[Collected data entries]
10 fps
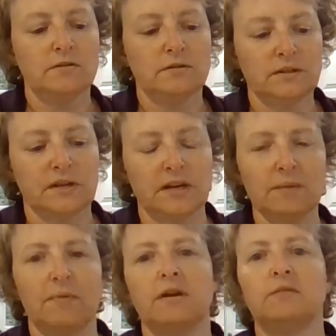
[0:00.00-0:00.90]
Does
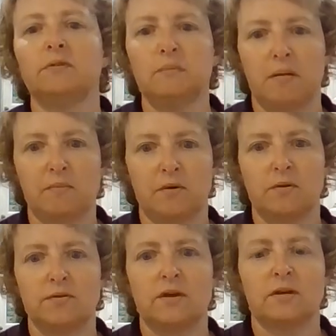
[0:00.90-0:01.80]
anybody remember
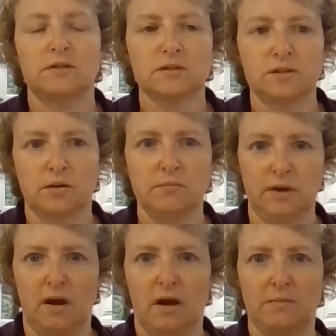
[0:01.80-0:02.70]
that
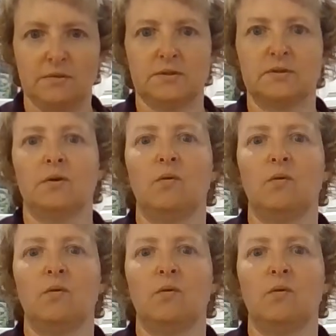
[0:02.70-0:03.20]
sometimes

-- TASK REQUIREMENTS --
The answer must be an exact copy of the records, with no pictures in it.

-- SOLUTION --
10 fps
[0:00.00-0:00.90]
Does
[0:00.90-0:01.80]
anybody remember
[0:01.80-0:02.70]
that
[0:02.70-0:03.20]
sometimes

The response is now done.